┌──
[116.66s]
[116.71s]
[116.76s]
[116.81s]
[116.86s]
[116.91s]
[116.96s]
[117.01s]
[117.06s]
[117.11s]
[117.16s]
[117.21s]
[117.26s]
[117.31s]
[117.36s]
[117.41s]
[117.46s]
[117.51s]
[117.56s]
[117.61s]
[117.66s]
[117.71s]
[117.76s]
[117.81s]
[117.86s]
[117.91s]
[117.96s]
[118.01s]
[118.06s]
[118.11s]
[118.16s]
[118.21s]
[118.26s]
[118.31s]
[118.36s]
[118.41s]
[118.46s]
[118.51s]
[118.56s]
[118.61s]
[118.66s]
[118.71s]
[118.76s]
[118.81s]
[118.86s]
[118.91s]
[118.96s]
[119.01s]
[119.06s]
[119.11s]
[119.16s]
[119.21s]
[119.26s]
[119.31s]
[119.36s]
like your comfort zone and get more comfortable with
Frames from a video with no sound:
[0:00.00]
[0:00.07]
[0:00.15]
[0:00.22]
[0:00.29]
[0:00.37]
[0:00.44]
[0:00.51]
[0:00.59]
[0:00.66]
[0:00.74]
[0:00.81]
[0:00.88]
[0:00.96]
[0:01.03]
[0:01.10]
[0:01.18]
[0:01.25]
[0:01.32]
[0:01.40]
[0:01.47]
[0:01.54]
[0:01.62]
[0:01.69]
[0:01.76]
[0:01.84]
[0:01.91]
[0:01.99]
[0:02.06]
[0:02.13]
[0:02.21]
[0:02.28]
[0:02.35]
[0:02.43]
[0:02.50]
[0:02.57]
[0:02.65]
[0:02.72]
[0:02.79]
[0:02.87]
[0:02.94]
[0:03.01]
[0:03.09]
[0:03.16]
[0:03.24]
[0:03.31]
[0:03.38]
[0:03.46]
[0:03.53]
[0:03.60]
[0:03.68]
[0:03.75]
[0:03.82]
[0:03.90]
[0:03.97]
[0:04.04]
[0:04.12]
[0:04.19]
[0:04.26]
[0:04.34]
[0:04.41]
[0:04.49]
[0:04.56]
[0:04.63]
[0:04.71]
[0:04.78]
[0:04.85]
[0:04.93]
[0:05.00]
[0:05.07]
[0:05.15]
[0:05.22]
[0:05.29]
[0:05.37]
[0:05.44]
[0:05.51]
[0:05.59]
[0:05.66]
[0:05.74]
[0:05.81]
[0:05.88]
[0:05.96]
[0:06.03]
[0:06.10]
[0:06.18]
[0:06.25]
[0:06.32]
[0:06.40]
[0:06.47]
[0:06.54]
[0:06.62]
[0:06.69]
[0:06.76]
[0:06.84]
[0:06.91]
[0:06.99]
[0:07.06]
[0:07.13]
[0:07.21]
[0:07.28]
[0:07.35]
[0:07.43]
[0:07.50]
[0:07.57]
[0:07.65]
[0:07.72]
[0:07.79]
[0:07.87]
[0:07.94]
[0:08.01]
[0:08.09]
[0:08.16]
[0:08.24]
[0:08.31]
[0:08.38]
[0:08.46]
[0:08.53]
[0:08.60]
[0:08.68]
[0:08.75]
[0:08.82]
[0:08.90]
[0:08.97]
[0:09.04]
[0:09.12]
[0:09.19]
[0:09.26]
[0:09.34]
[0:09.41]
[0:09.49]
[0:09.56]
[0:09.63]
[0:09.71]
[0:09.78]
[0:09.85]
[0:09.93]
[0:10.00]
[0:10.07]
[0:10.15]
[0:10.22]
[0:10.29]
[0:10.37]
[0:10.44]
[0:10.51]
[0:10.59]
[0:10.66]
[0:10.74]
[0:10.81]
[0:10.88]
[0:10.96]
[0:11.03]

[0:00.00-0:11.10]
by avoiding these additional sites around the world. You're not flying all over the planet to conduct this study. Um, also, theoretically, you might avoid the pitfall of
└──
Assignment:
Provide an exact transcription of every entry above.

Response:
[116.66s]
[116.71s]
[116.76s]
[116.81s]
[116.86s]
[116.91s]
[116.96s]
[117.01s]
[117.06s]
[117.11s]
[117.16s]
[117.21s]
[117.26s]
[117.31s]
[117.36s]
[117.41s]
[117.46s]
[117.51s]
[117.56s]
[117.61s]
[117.66s]
[117.71s]
[117.76s]
[117.81s]
[117.86s]
[117.91s]
[117.96s]
[118.01s]
[118.06s]
[118.11s]
[118.16s]
[118.21s]
[118.26s]
[118.31s]
[118.36s]
[118.41s]
[118.46s]
[118.51s]
[118.56s]
[118.61s]
[118.66s]
[118.71s]
[118.76s]
[118.81s]
[118.86s]
[118.91s]
[118.96s]
[119.01s]
[119.06s]
[119.11s]
[119.16s]
[119.21s]
[119.26s]
[119.31s]
[119.36s]
like your comfort zone and get more comfortable with
Frames from a video with no sound:
[0:00.00]
[0:00.07]
[0:00.15]
[0:00.22]
[0:00.29]
[0:00.37]
[0:00.44]
[0:00.51]
[0:00.59]
[0:00.66]
[0:00.74]
[0:00.81]
[0:00.88]
[0:00.96]
[0:01.03]
[0:01.10]
[0:01.18]
[0:01.25]
[0:01.32]
[0:01.40]
[0:01.47]
[0:01.54]
[0:01.62]
[0:01.69]
[0:01.76]
[0:01.84]
[0:01.91]
[0:01.99]
[0:02.06]
[0:02.13]
[0:02.21]
[0:02.28]
[0:02.35]
[0:02.43]
[0:02.50]
[0:02.57]
[0:02.65]
[0:02.72]
[0:02.79]
[0:02.87]
[0:02.94]
[0:03.01]
[0:03.09]
[0:03.16]
[0:03.24]
[0:03.31]
[0:03.38]
[0:03.46]
[0:03.53]
[0:03.60]
[0:03.68]
[0:03.75]
[0:03.82]
[0:03.90]
[0:03.97]
[0:04.04]
[0:04.12]
[0:04.19]
[0:04.26]
[0:04.34]
[0:04.41]
[0:04.49]
[0:04.56]
[0:04.63]
[0:04.71]
[0:04.78]
[0:04.85]
[0:04.93]
[0:05.00]
[0:05.07]
[0:05.15]
[0:05.22]
[0:05.29]
[0:05.37]
[0:05.44]
[0:05.51]
[0:05.59]
[0:05.66]
[0:05.74]
[0:05.81]
[0:05.88]
[0:05.96]
[0:06.03]
[0:06.10]
[0:06.18]
[0:06.25]
[0:06.32]
[0:06.40]
[0:06.47]
[0:06.54]
[0:06.62]
[0:06.69]
[0:06.76]
[0:06.84]
[0:06.91]
[0:06.99]
[0:07.06]
[0:07.13]
[0:07.21]
[0:07.28]
[0:07.35]
[0:07.43]
[0:07.50]
[0:07.57]
[0:07.65]
[0:07.72]
[0:07.79]
[0:07.87]
[0:07.94]
[0:08.01]
[0:08.09]
[0:08.16]
[0:08.24]
[0:08.31]
[0:08.38]
[0:08.46]
[0:08.53]
[0:08.60]
[0:08.68]
[0:08.75]
[0:08.82]
[0:08.90]
[0:08.97]
[0:09.04]
[0:09.12]
[0:09.19]
[0:09.26]
[0:09.34]
[0:09.41]
[0:09.49]
[0:09.56]
[0:09.63]
[0:09.71]
[0:09.78]
[0:09.85]
[0:09.93]
[0:10.00]
[0:10.07]
[0:10.15]
[0:10.22]
[0:10.29]
[0:10.37]
[0:10.44]
[0:10.51]
[0:10.59]
[0:10.66]
[0:10.74]
[0:10.81]
[0:10.88]
[0:10.96]
[0:11.03]

[0:00.00-0:11.10]
by avoiding these additional sites around the world. You're not flying all over the planet to conduct this study. Um, also, theoretically, you might avoid the pitfall of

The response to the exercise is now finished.